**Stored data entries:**
------------------------------------------------

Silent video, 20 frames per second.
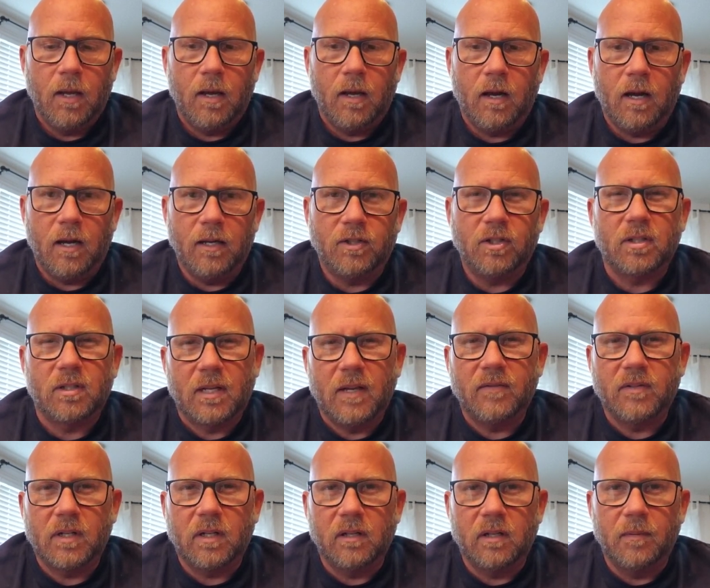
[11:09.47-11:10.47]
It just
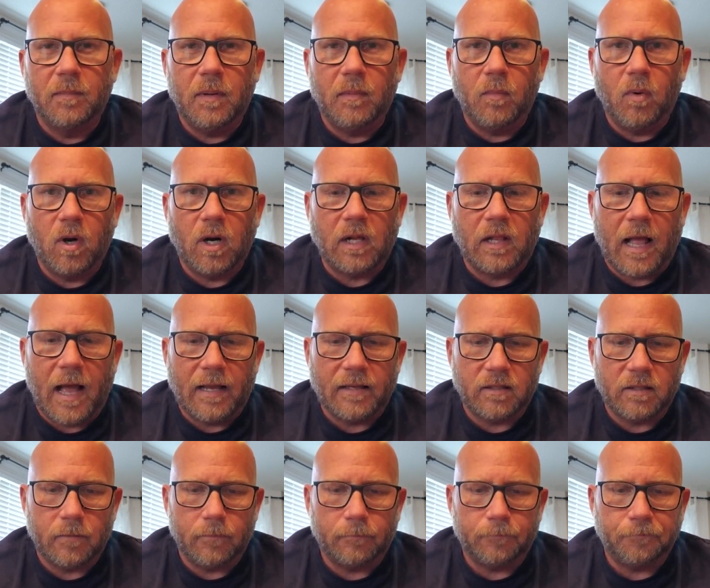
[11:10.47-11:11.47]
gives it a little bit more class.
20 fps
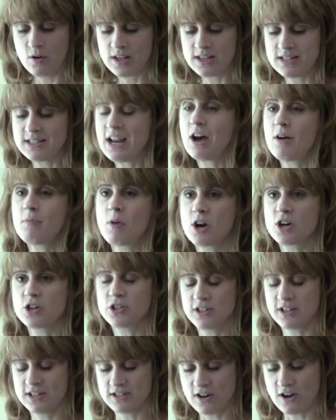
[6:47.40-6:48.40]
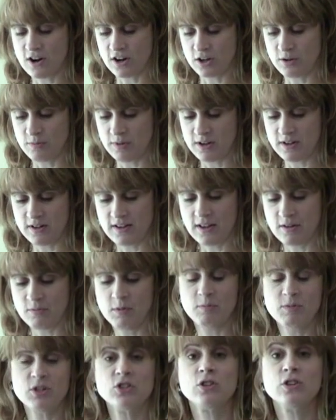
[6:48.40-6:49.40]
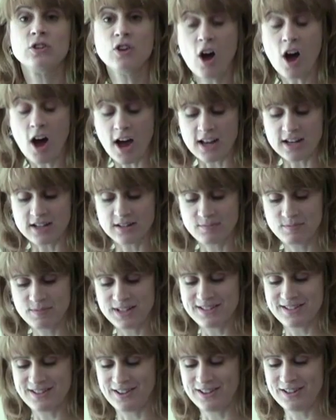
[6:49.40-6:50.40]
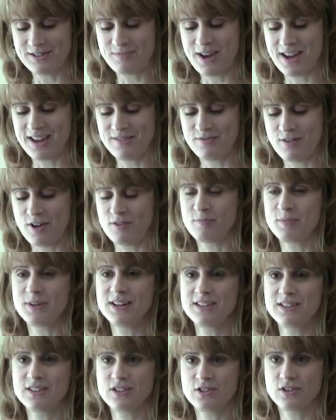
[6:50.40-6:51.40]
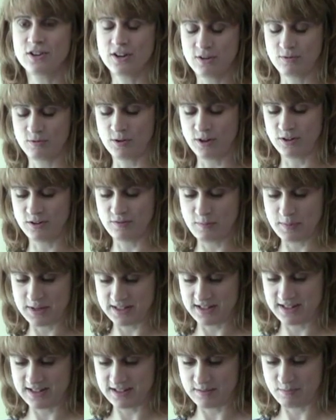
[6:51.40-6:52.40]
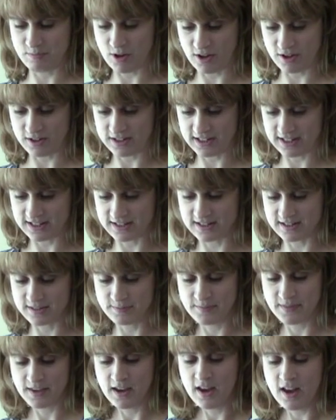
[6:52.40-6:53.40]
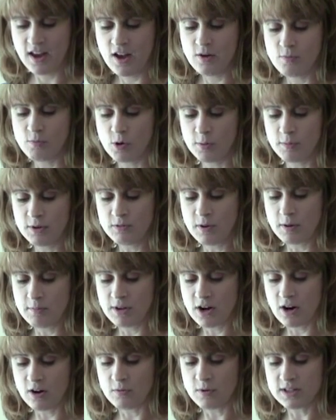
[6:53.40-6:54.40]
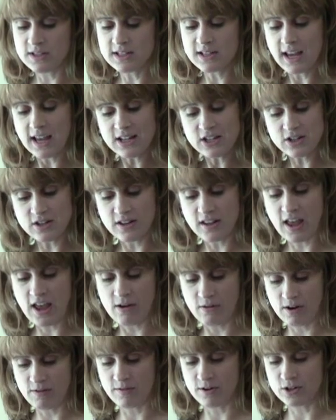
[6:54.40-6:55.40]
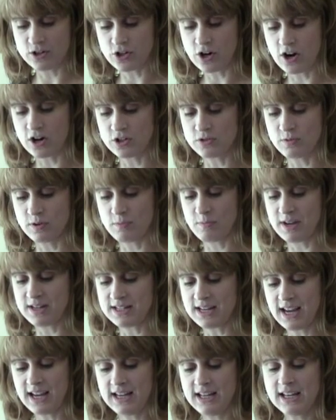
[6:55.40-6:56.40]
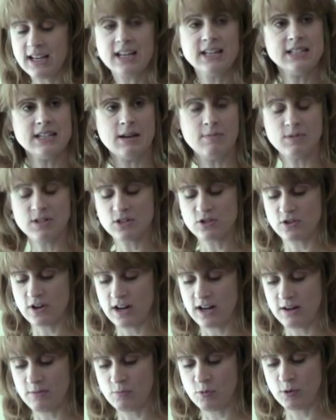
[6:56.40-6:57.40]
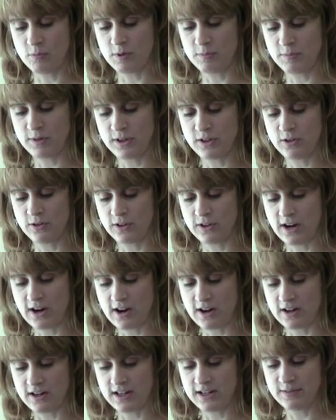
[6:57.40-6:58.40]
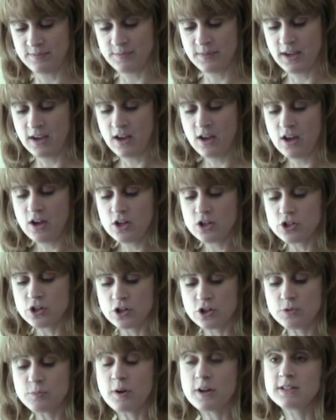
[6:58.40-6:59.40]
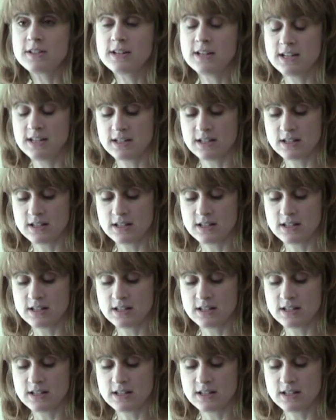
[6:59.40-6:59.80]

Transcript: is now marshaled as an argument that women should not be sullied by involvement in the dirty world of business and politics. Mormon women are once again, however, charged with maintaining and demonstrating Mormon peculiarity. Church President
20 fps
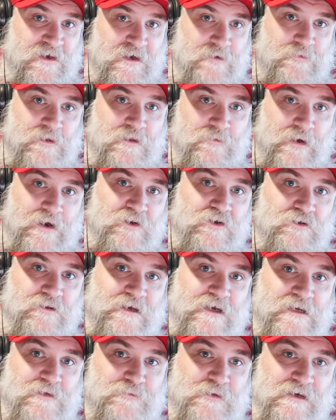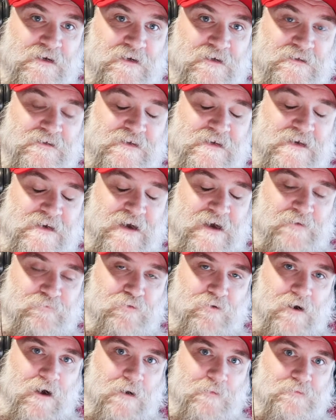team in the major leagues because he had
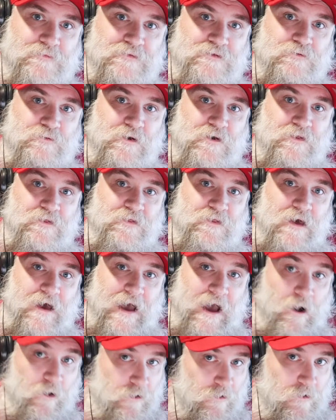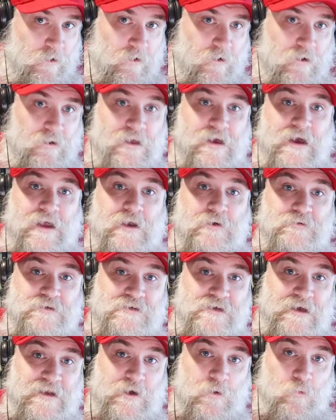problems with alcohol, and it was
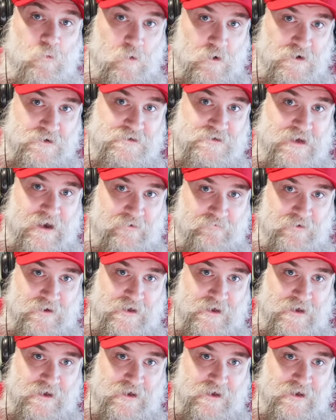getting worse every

------------------------------------------------

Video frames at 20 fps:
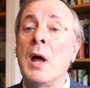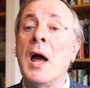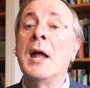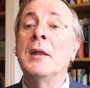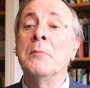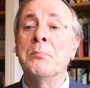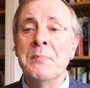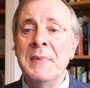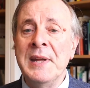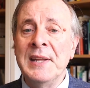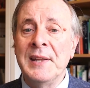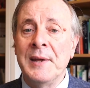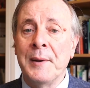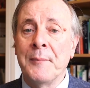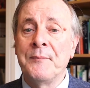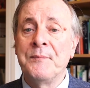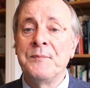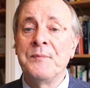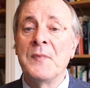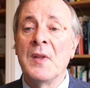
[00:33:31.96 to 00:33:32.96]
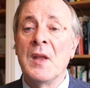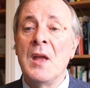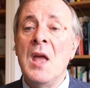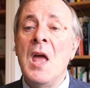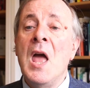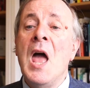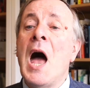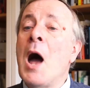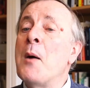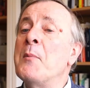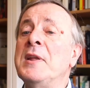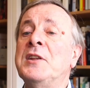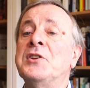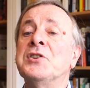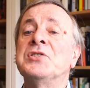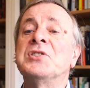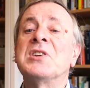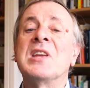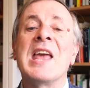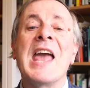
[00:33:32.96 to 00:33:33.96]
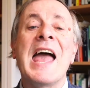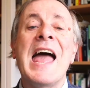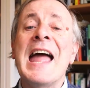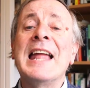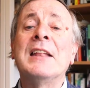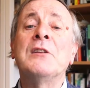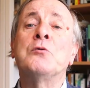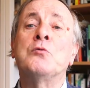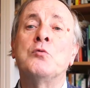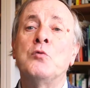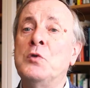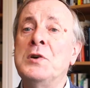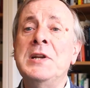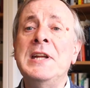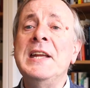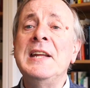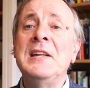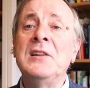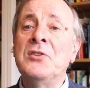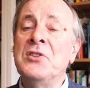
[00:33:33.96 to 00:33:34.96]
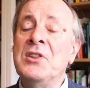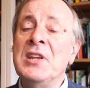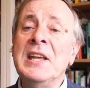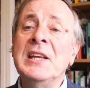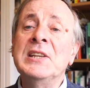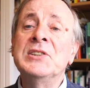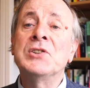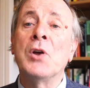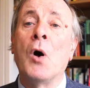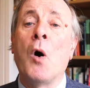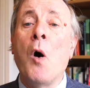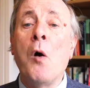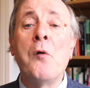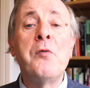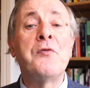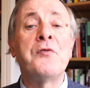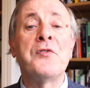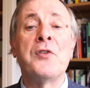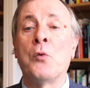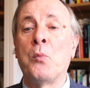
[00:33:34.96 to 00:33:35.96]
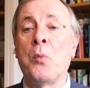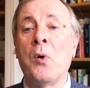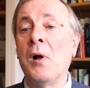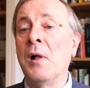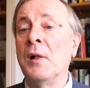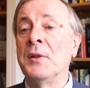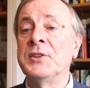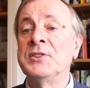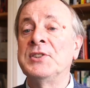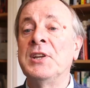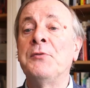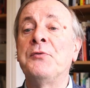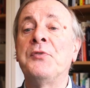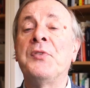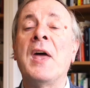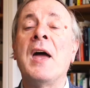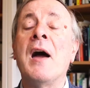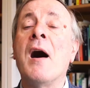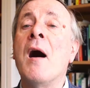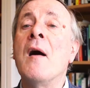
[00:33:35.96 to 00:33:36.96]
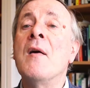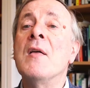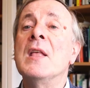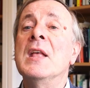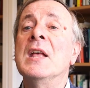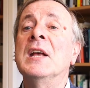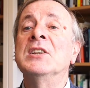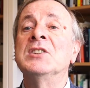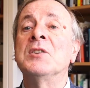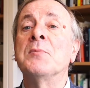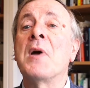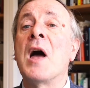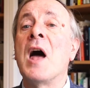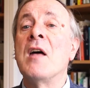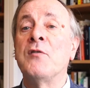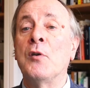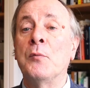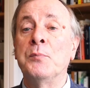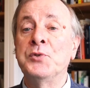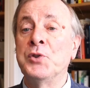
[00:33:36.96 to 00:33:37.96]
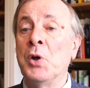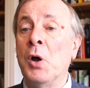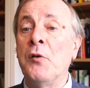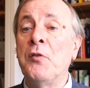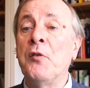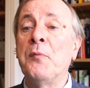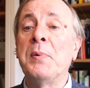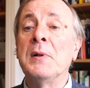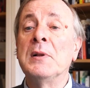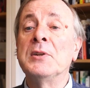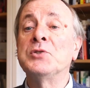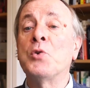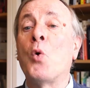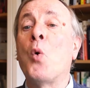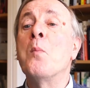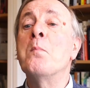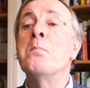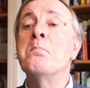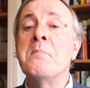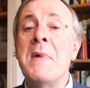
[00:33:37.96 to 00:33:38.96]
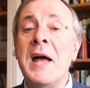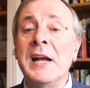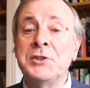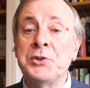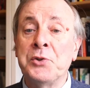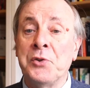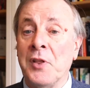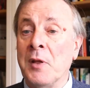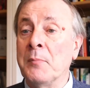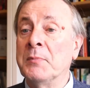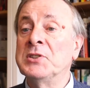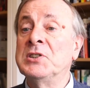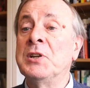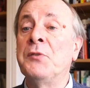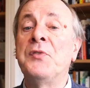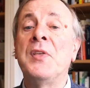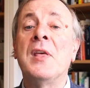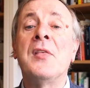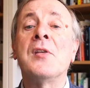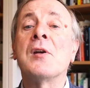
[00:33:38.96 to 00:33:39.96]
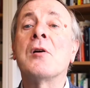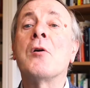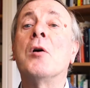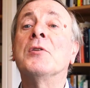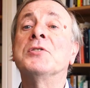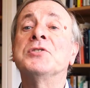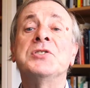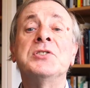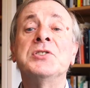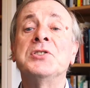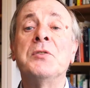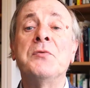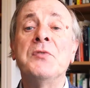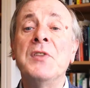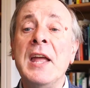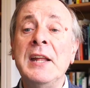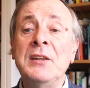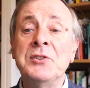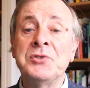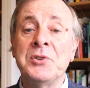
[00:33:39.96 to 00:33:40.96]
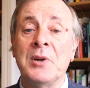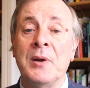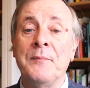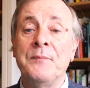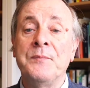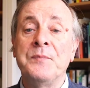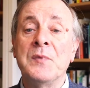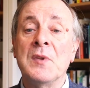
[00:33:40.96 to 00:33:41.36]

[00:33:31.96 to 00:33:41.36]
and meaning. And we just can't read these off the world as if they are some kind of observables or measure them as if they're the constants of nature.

------------------------------------------------

**Assigned task:** In the data above, how many lines contain the word "frames"? Only the number is wanted.

**Task response:** 2